Hopper filmed the cross-country road trip depicted in Easy Rider almost entirely on location, spending US$375,000.00, and released the film in 1969 to massive success. Robbie Robertson was so moved by an advance screening that he approached Fonda and tried to convince him to let him write a complete score, even though the film was nearly due for wide release. Fonda refused, using the Byrds' song "Ballad of Easy Rider," Dylan's "It's Alright Ma, I'm Only Bleeding" sung by the Byrds' Roger McGuinn. Fonda, Hopper and Southern were nominated for the Academy Award for Best Original Screenplay.

After the success of 'Easy Rider, both Hopper and Fonda were in a position to make any film project they wanted. Whilst Hopper chose to make the drug addled jungle epic The Last Movie, Fonda displayed considerable maturity as a film maker and directed The Hired Hand. Fonda took the lead role in a cast that also featured Warren Oates, Verna Bloom and Beat poet Michael McClure.
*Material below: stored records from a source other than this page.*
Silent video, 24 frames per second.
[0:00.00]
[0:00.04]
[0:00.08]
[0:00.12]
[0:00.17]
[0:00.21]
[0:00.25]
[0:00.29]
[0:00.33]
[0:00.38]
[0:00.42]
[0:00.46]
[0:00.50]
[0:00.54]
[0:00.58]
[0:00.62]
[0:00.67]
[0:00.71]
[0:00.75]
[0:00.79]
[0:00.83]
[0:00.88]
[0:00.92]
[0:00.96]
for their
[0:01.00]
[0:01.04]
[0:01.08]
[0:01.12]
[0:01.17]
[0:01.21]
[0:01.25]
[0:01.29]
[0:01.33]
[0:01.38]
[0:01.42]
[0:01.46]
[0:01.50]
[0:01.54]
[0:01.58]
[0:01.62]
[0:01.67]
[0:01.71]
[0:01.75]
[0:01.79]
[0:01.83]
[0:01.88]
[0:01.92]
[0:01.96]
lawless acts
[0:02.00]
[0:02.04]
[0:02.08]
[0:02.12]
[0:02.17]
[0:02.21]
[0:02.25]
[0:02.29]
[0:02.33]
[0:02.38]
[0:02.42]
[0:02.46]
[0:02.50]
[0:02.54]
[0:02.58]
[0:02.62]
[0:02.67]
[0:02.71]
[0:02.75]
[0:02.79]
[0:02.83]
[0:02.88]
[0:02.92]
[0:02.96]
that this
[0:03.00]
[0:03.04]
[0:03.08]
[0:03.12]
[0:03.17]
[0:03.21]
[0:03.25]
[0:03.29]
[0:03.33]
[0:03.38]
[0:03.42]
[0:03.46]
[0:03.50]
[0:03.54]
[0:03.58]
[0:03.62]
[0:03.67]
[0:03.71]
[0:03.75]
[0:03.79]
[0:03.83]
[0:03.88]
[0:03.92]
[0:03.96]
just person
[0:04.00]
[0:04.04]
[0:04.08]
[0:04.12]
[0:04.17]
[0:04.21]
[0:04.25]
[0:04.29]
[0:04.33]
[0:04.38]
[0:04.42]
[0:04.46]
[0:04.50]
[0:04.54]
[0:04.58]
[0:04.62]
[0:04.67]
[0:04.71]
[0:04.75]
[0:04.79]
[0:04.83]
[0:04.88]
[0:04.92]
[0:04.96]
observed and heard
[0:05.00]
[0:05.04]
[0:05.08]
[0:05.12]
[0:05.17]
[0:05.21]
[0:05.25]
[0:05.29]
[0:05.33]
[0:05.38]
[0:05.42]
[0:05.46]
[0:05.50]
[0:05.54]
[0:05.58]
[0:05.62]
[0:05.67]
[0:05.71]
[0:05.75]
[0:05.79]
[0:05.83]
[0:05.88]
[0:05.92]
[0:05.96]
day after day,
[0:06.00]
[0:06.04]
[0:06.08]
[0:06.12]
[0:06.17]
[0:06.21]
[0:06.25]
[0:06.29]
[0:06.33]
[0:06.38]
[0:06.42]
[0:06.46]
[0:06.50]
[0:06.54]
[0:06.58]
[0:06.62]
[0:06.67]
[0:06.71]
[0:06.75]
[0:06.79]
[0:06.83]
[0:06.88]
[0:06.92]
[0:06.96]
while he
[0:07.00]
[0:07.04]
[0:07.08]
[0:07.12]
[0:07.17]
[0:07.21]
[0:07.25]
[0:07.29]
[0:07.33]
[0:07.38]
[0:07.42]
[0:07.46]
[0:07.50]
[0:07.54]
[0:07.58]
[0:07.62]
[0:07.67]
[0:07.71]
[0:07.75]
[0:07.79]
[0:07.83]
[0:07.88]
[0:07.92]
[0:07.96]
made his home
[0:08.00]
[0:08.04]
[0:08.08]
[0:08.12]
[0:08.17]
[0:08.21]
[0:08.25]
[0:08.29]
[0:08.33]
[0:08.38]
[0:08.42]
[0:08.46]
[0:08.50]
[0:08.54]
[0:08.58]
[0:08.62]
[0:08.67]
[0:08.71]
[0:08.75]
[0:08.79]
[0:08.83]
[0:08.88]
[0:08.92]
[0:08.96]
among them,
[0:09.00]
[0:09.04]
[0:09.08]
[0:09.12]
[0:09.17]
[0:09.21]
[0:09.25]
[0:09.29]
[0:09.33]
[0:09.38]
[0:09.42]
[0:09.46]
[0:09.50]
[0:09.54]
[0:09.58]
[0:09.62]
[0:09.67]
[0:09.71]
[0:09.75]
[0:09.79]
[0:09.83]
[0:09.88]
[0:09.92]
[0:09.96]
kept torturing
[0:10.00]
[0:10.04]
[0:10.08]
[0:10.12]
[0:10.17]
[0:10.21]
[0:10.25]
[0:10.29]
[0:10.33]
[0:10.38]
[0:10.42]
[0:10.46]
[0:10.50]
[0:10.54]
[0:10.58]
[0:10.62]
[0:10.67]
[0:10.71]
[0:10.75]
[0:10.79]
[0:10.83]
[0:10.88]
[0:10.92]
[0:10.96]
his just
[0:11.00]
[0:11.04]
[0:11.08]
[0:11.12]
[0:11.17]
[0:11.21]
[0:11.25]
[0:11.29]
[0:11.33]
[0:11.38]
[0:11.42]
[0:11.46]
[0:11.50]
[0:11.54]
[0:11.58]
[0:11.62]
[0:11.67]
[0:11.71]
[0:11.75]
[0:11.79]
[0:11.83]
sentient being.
Fonda received critical recognition for his part in Ulee's Gold (1997). Fonda portrayed a stoic north Florida beekeeper who, in spite of his tumultuous family life, imparts a sense of integrity to his wayward convict son, and takes risks in acting protectively toward his drug-abusing daughter-in-law. Fonda's performance resulted in an Academy Award nomination for Best Actor.

Fonda's choices of film roles are notable for extreme contrasts in type: The introspective drug-dealing rebel motorcycle biker in Easy Rider is a world apart from the war-veteran father in Ulee's Gold, a man whose strength is in his benevolence.

He also lent his voice talent to the video game Grand Theft Auto: San Andreas as the hippie, The Truth. The Truth owns a jar of green goo, which gives him a lot of power; in his mind. In 2002 Fonda was inducted into the AMA Motorcycle Hall of Fame.